Yet there is also a question in my mind, and in the minds of some others: Do we have time to push our way towards solutions given the climate catastrophe and other catastrophes that are unfolding?
It’s a complicated time, and we’ll see how it turns out. The struggle that has been erupting, the mass struggle that has been erupting, is very heartening. At the same time, a number of responsibilities are being posed sharply to those of us who are aware of some of the problems.
So that’s a long-winded answer to a good question.
Is the USA in danger of sliding from anti-democratic capitalism to a fascist régime?
John Meehan:People on the revolutionary left that we’re both familiar with, they’ve always been very careful to make a distinction between a capitalist, bourgeois democracy, on the one hand, even a very, very authoritarian one, and an actual fascist or Nazi regime. There is a qualitative difference between the two. People with knowledge say, of the history, the real history of fascism – the Nazi regime in Germany – are very, very aware of that. The Nazi regime, in summary, meant the complete abolition of all rights of assembly, freedom, crushing of trade unions, so forth. It meant the abolition of any kind of free elections. So obviously, Trump has got in to power as a result of a capitalist election. He gained a majority of votes. The question I’ve seen posed by a number of analysts is, to what extent is that restriction – and it is a restriction – he faces electoral contests at one level over the next couple of years – to what extent can the assault he has made on the rights and freedoms of people living in America be compatible with continuing a capitalist electoral regime? In the sense that we know it, it seems difficult from the outside to see that it is compatible. it’s pretty hard to see a regime like that simply steamrolling all opposition.
What are your thoughts on that?
Paul Le Blanc: Well, again, it’s a complicated, very complicated and internally contradictory reality that we’re looking at. If you compare Trump and Trumpism to the fascist movements of the past, to Hitler’s German Nazis and Mussolini’s Italian fascists, we see that he’s incoherent compared to them. He’s not disciplined. He’s erratic.
Trump clearly has authoritarian and fascist-like tendencies and is prepared to work with and help unleash fascist and neo-Nazi forces.
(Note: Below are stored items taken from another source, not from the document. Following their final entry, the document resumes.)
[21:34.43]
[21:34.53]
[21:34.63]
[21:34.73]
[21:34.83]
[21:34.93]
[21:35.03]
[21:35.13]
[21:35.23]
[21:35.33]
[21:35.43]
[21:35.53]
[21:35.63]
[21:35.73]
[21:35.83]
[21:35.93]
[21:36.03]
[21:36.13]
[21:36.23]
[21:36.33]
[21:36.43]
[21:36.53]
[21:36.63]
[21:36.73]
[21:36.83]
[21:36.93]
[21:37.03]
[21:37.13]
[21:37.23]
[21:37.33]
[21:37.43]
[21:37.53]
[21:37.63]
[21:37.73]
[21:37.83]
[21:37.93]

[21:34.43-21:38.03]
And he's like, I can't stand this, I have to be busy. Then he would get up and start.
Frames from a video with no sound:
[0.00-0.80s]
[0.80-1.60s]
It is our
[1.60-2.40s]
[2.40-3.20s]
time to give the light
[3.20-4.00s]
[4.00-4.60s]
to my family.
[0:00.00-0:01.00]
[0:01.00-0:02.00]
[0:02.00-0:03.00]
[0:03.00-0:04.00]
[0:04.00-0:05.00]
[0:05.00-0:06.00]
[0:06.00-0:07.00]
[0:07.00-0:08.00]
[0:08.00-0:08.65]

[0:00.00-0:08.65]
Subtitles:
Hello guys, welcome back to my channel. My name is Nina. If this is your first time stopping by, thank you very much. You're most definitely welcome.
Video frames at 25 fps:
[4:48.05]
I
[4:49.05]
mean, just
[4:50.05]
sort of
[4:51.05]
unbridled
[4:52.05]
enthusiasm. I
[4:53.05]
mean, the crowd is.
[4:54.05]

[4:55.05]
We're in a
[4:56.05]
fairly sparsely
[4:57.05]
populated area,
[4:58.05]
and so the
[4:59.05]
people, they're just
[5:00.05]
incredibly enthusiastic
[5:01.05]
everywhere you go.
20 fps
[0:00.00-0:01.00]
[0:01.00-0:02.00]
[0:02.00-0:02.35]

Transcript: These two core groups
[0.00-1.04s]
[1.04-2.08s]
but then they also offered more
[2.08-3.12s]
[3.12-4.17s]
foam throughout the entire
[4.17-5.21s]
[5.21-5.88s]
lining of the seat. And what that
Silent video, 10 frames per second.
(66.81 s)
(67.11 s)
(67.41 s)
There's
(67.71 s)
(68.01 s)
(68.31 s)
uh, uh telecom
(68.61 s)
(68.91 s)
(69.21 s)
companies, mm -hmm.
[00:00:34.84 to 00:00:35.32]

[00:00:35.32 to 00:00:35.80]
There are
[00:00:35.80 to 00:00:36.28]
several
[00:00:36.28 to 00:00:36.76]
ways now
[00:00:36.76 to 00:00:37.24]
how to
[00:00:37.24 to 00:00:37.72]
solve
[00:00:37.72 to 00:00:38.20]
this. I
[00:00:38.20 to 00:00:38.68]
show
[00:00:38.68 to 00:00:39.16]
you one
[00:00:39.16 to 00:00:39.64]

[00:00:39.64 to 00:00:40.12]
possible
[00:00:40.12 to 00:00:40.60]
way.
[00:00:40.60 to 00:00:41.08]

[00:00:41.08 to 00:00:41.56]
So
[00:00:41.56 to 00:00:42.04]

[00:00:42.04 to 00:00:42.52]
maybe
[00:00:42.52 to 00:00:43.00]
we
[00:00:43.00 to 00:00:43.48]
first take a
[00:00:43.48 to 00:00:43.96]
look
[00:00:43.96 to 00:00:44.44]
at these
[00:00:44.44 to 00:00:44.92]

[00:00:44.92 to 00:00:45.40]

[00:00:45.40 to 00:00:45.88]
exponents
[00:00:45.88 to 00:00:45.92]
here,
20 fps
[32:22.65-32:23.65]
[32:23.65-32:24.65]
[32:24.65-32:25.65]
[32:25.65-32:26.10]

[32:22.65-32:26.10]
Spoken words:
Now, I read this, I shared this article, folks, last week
They have in the past been marginalised on the far right, but he has been helping to bring them into the mainstream as part of his base of support. And he is increasingly challenging, and is inclined to challenge, any obstacles to his authority.
But at this point, we are dealing with something that is not yet a fascist regime. There’s potential for that, and it may evolve more decisively along those lines despite Trump’s own erratic qualities, incoherence and stupidity. On the other hand, these qualities may unravel his efforts to establish his authority and push forward the kind of things he’d like to see. His actions may unfold in a way that undermines his ability establish the authoritarian order he wants. It will be interesting to see what happens.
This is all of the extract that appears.